On February 25, the Senate rejected the Greens' amendment to the marriage act that would have seen discrimination on the basis of gender and sexuality removed from the legislation.
The result was 45 against the amendment and only five for, with 30 senators not attending the vote. The major parties voted along party lines, despite the Greens' call for senators to be allowed a conscience vote.
The February 26 Age reported that Greens Senator Sarah Hanson-Young, who proposed the private member bill, said that for senators that were against their parties' position, "the only form of protest open to them" was to not attend the vote.
Sydney Community Action Against Homophobia secretary Rachel Evans said: "To clarify the Labor party's position, Rudd said 'I don't support same-sex marriage or civil unions'. Tony Abbott went further when he said he felt 'threatened by gay people' on a 60 Minutes report a few days after they voted down the bill.
"Labor and Liberal showed their staunch homophobia by once again voting down the Greens' amendment bill on February 25. It's abominable when there's 60% support for equal marriage rights. Labor and Liberal are out of touch."
The Senate vote was not at all representative of public opinion about equal marriage rights.
A May 2009 Galaxy poll found that 60% of Australians support same-sex marriage. A figure that, due to grassroots campaigning, has risen significantly since 2004, when an SBS poll found only 38% of those polled were in favour.
The Galaxy poll showed that youth were the most supportive of equal marriage rights, with 74% in favour. This, of course, was not represented in the Senate vote, as there are very few young people in parliament.
Despite the defeat of the amendment, the movement is not giving up.
"We're not content to allow the bill to get defeated without a massive response", said Evans, who will be running for the Senate, as a Socialist Alliance candidate, in the upcoming federal elections. "We've got a rally on March 20 and mobilisations across Australia on May 15 and August 14."
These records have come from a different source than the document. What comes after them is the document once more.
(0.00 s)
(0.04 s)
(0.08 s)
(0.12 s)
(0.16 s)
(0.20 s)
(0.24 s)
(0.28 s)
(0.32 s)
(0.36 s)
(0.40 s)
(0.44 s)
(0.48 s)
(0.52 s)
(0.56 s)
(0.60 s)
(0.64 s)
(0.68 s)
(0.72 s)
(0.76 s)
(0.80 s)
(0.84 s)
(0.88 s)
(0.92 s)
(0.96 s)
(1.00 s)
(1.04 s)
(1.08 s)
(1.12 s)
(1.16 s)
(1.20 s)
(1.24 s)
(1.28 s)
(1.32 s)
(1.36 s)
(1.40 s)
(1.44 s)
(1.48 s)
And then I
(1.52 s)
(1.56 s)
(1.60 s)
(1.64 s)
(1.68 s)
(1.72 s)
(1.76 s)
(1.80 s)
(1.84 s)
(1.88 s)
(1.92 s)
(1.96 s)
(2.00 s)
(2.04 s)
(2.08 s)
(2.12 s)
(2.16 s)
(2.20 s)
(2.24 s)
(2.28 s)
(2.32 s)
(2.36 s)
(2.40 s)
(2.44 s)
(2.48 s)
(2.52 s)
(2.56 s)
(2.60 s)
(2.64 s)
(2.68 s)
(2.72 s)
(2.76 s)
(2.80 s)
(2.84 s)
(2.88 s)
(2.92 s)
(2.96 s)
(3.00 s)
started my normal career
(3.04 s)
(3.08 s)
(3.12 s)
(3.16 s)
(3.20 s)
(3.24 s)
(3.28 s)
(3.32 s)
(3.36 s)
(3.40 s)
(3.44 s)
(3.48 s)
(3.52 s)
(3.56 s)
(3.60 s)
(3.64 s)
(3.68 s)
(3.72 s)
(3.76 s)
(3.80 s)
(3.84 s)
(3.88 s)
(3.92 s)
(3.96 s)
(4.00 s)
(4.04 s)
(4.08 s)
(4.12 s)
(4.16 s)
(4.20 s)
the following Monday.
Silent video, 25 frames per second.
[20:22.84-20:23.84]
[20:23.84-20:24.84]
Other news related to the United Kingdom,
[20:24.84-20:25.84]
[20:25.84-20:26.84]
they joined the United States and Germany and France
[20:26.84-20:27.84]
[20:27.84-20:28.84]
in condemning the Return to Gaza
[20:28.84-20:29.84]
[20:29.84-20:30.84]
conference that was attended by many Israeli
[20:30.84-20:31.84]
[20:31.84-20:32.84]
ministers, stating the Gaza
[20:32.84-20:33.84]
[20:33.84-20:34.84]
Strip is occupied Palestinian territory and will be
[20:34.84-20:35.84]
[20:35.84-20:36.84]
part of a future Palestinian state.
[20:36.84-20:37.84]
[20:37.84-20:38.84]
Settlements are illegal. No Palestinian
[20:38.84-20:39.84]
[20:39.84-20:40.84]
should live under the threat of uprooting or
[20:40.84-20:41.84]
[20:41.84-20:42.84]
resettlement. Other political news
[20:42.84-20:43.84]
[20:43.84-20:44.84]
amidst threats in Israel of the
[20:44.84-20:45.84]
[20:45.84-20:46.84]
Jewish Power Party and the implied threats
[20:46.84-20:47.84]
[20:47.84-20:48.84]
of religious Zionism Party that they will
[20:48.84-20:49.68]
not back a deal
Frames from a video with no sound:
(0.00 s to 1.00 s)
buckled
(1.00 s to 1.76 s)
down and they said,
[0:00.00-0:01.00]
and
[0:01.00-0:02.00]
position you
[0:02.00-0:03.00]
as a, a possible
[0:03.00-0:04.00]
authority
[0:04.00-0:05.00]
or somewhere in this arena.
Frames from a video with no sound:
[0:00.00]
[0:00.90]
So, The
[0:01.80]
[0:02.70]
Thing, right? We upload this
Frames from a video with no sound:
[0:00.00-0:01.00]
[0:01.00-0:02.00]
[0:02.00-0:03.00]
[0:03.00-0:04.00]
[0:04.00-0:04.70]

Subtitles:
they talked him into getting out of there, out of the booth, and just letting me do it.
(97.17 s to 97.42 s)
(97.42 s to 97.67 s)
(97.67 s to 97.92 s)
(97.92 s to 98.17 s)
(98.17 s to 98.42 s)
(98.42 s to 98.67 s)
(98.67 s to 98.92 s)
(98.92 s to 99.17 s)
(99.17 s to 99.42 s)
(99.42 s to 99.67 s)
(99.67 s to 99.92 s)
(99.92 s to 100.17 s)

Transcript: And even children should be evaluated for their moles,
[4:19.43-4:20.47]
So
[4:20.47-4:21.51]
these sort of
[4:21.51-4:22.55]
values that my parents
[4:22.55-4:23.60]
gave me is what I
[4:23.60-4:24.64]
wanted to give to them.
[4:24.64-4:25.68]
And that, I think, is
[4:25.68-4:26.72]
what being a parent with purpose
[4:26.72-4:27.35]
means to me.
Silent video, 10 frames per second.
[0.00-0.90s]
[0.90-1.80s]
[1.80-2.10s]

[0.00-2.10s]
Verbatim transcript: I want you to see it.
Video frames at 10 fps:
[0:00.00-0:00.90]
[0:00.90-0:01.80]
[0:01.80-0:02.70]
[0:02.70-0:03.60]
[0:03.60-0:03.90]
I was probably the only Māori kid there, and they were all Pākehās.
This year has been called a national year of action for equal marriage rights and many rallies and actions have already happened around the country.
There were actions around the country on Valentines Day and rallies on March 13 in Canberra and Melbourne. On March 18, Equal Love Wollongong will hold an illegal same-sex marriage ceremony in defiance of the discriminatory Marriage Act.
And in Sydney on March 20, queer rights activists will rally for equal marriage rights. Evans said: "Socialist Alliance calls on everyone to get involved in the national year of action."
The support for the campaign is growing and so is the movement.
In Wollongong, a community-based Equal Love group has recently been created. Its membership includes people from the university queer collective, high school and TAFE students, and workers. Its membership is mostly young people, a reflection of the high level of support for the campaign among young people.
Unions, like the Maritime Union of Australia (NSW branch), are signing onto the campaign. Evans said: "With enough support from unions and action on the ground, we will see an equal marriage rights bill passed.
"NSW Labor declared two weeks ago that it will create a registration scheme, and federal Labor has removed 85 discriminatory laws. So we are winning concessions along the way, but we won't stop until we achieve equality."
Registration schemes and recognition of civil unions are steps forward for the movement, Evans said. But she added they still send the same message that the relationships of lesbian, gay, bisexual, trans and intersex people are different and ultimately lesser.
Nothing, Evans insisted, but full marriage equality will do.